A new study shows that the early use of vasopressin, instead of norepinephrine, did not positively affect the number of kidney failures in adults experiencing septic shock.
Norepinephrine is a neurotransmitter chemically released from the sympathetic nervous system. It is commonly called the stress hormone and it is responsible for getting your blood pumping. Vasopressin is an anti-diuretic hormone secreted by the pituitary gland which affects the kidneys and blood vessels as it prevents the loss of water from the body. Septic shock speaks to organ damage or injury caused by an infection. This consequently results in a very low blood pressure.

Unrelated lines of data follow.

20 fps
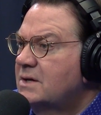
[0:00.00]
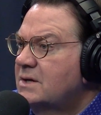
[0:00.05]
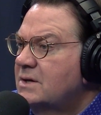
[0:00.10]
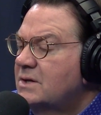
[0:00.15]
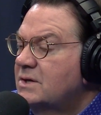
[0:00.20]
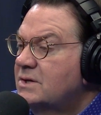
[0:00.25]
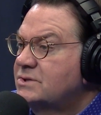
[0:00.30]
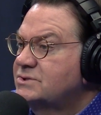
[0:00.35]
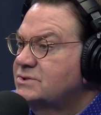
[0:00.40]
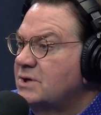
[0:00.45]

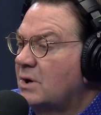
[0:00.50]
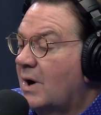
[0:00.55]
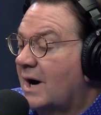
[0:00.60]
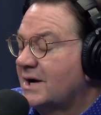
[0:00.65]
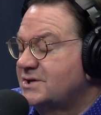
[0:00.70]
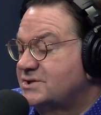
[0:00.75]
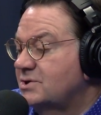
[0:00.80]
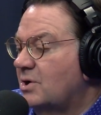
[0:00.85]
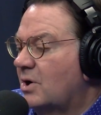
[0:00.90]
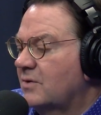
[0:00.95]
So I
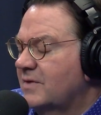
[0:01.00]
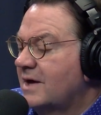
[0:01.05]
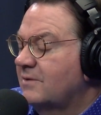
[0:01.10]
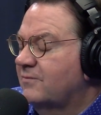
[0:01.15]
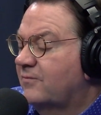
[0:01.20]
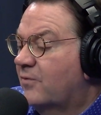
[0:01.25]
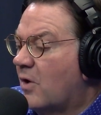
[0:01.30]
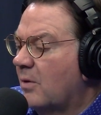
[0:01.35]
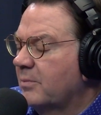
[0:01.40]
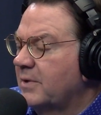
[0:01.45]
saw that
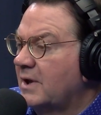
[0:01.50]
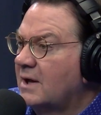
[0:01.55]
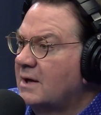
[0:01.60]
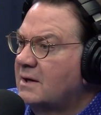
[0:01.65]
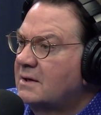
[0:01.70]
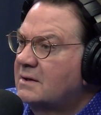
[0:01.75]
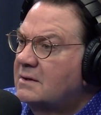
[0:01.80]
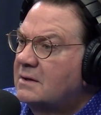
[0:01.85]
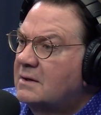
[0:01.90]
formula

Within the research community, early vasopressin administration has been suggested on a few occasions as an alternative to norepinephrine. The aim of the study, ‘Effect of Early Vasopressin Vs Norepinephrine on Kidney Failure in Patients with Septic Shock’, was to compare the effect of early vasopressin versus norepinephrine on kidney failure among patients suffering from septic shock. In 18 general adult intensive care units in the United Kingdom, a randomized clinical double-blind trial was conducted between February 2013 and May 2015. The study enrolled patients experiencing septic shock requiring vasopressors. Randomly, patients were assigned to one of the following: vasopressin and hydrocortisone (which works to reduce the immune system’s response to inflammation), vasopressin and placebo, norepinephrine and hydrocortisone, or norepinephrine and placebo. There were 409 patients involved with the average age being 66 and the percentage composition of women being 41.8%. The drug administration time on average after the diagnosis of shock was 3.5 hours.

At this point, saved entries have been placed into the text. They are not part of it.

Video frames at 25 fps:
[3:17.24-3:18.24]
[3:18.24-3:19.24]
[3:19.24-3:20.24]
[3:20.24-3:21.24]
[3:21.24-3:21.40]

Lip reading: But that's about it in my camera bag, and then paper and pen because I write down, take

The measures of the research were the proportion of patients who never developed kidney failure and secondly, the median number of days alive and free of kidney failure for patients who did not survive. The results showed that 57% of survivors in the vasopressin and 59.2% in the norepinephrine group did not experience kidney failure. The median number of kidney failure-free days for patients who experienced kidney failure, who did not survive, or both, was 9 days in the vasopressin group while it was 13 days in the norepinephrine cohort.
The significance of the outcome illustrated that vasopressin did not improve the number of kidney failure-free days when compared to norepinephrine. Admittedly, even though the data from the research did not support vasopressin as an alternative to norepinephrine, the fact remains that vasopressin definitely possesses some clinical benefits. Further research at this junction in time is therefore warranted.